ISO 26262の要求事項におけるディープ・ラーニング・システムの位置付けはまだ定まっていません。インフォテインメント・システムでASIL B認証を取得するのは比較的容易かもしれませんが、ASIL CまたはD認証が必要とされるようなセーフティ・クリティカルなアプリケーションの場合、システムに冗長性を持たせることが求められるでしょう。また、このようなアプリケーションでは、ISO 26262の厳格な認証要求を満たしたポリシー、プロセス、文書化ストラテジを開発することも必要となってきます。

 

この場合、50 TeraMAC/sでの動作を達成するという課題を解決するだけでなく、ASIL認証を取得するために冗長性とフォールト・トレランスを追加する必要があります。シノプシスは、インフォテインメントなどのシステムではASIL B、セーフティ・クリティカルなアプリケーションではASIL Dを達成できるように設計者を支援するソリューションに投資を続けています。ただし、現在のSoC開発の要求レベルがASIL Bだからといって、ASIL Bに対応したSoCを開発していると、将来的にASIL Dが要求される自動運転アプリケーションでそのSoCを使用する場合に対応できなくなるため注意が必要です。

 

シノプシスはASIL BおよびASIL D対応IPを幅広くご提供するだけでなく、これまでISO 26262認証を成功させてきた豊富な経験に基づき、安全文化の育成、検証プランの作成、FMEDA(Failure-Mode Effect and Diagnostic Analysis)評価の実行などに関するノウハウもご提供しています。シノプシスはSGS-TUVとも協業しており、SoCの安全評価および認証にかかる期間を短縮していただけます。

まとめ

車載システム設計には既に伝統的なエンベデッド・ビジョン・アルゴリズムが採用されていますが、今後の自動運転を実現していくには、AI手法の応用が1つの重要なキー・テクノロジとなってきます。その中でも特に注目されているのが、ディープ・ラーニング・アルゴリズムをベースにしたAIを多層CNNに実装したエンベデッド・ビジョンです。これらのアルゴリズムは、自動運転車の実現に必要な物体認識、分割、分類に特に大きな進歩をもたらすことが期待されています。

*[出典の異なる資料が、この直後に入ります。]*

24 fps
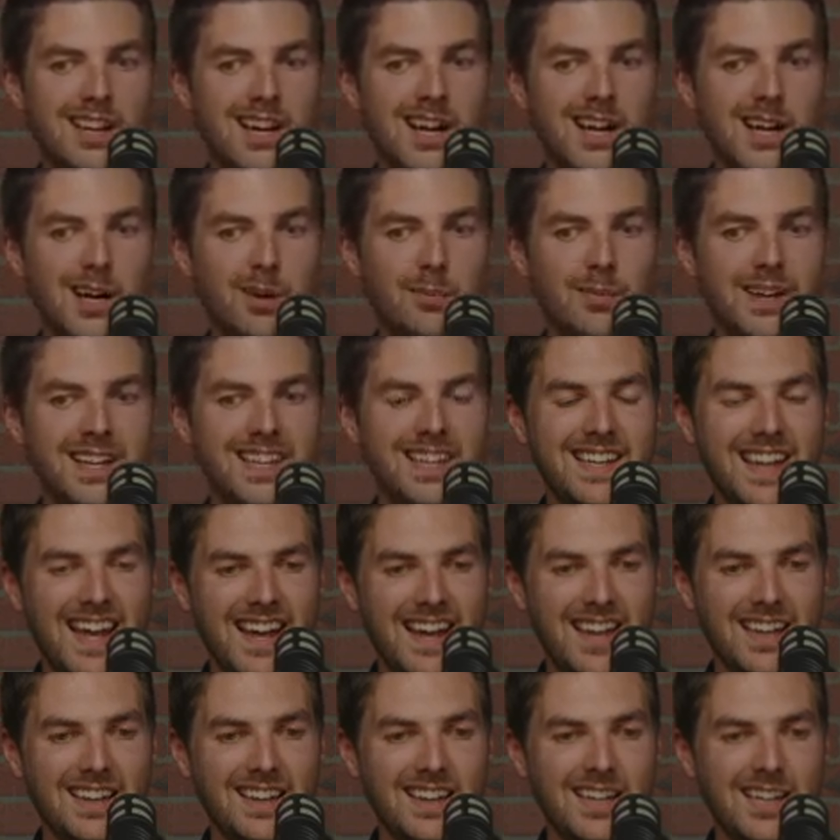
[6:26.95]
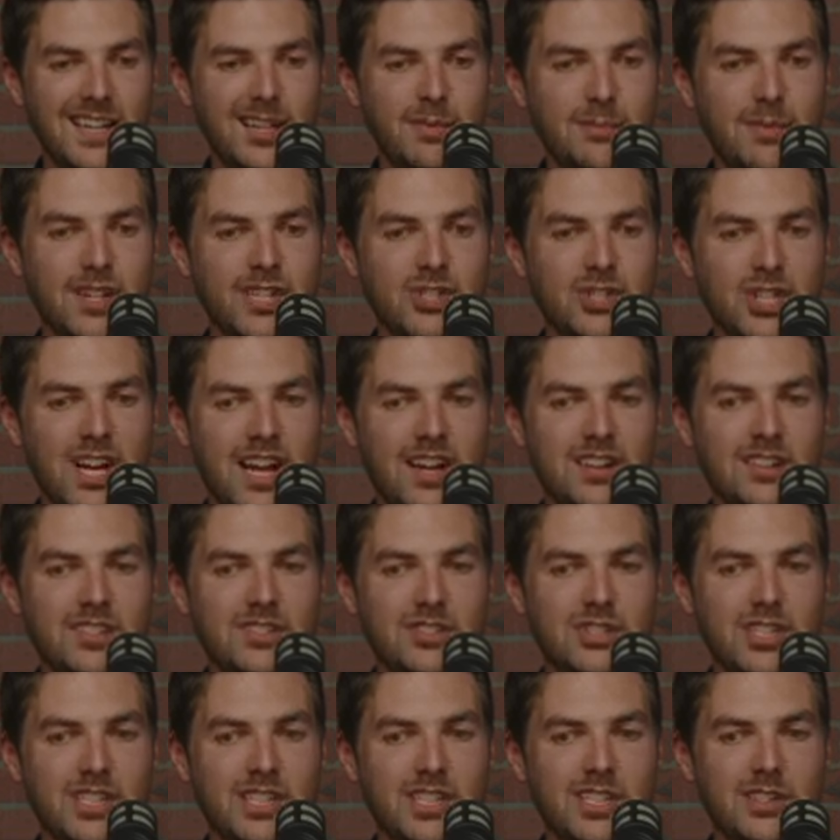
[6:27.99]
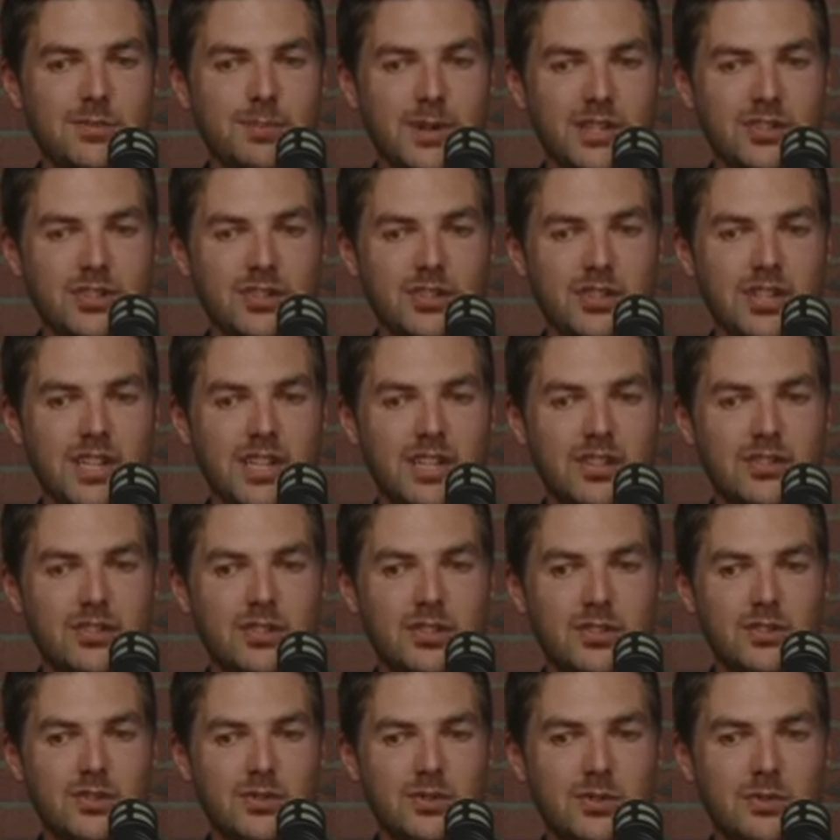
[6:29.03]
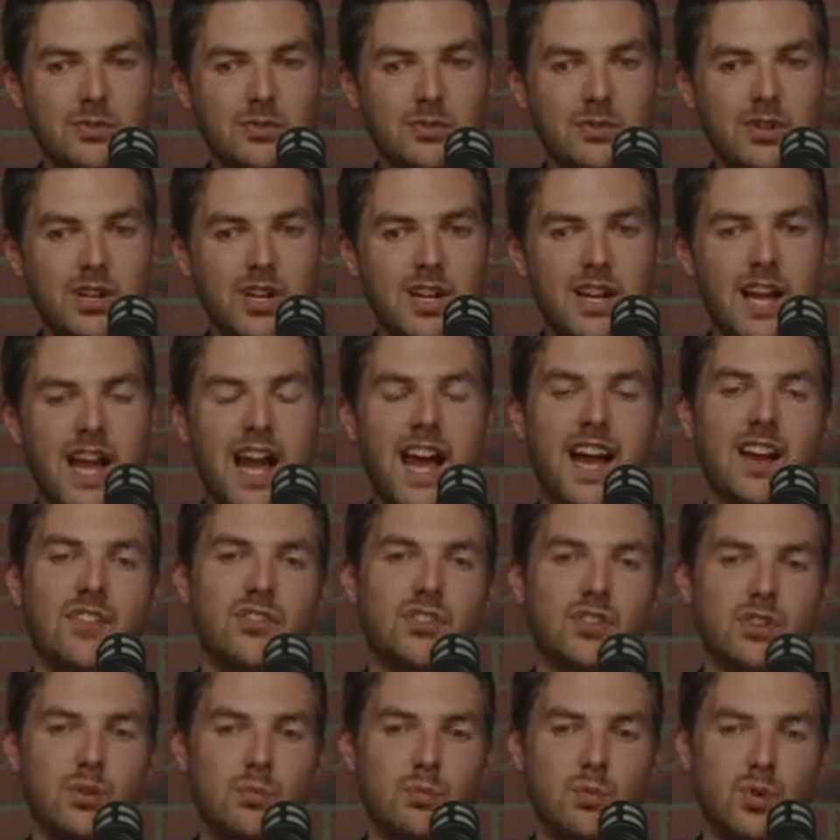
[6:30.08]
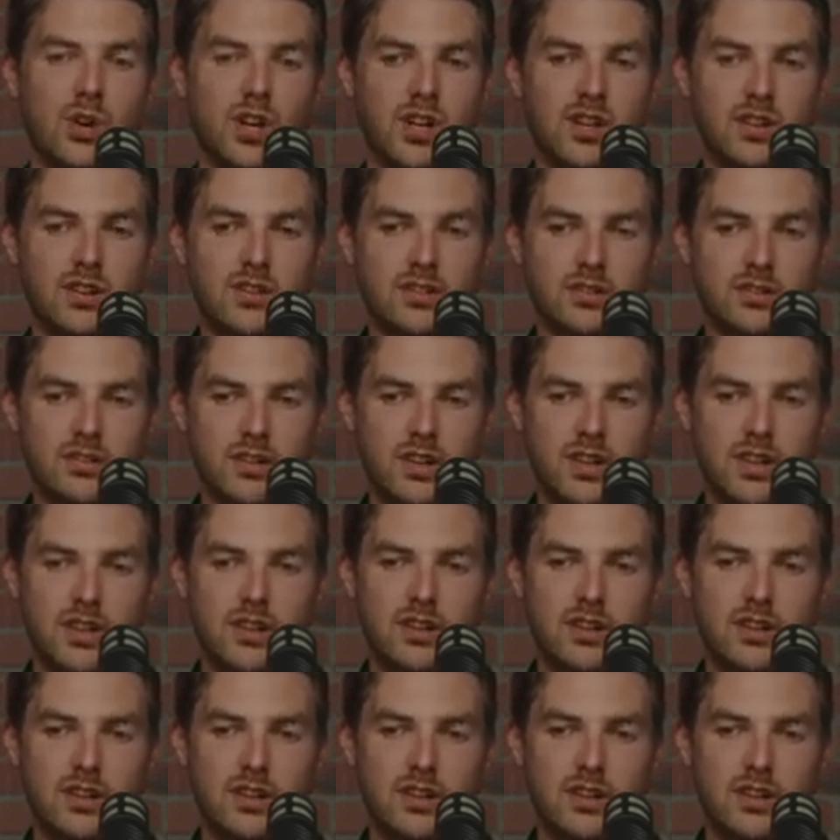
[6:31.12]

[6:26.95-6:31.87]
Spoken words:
And yet it can be challenging, especially to have someone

車載システムにAIを統合しようとすると、性能、消費電力、面積、機能安全の面で高いハードルをクリアする必要があり、ソフトウェアおよびハードウェア・エンジニアにとってシステム設計のあり方が大きく変化しています。シノプシスのようにASIL対応IPの提供において豊富な実績を持つIPベンダを選ぶことが、市場での成功の鍵を握ります。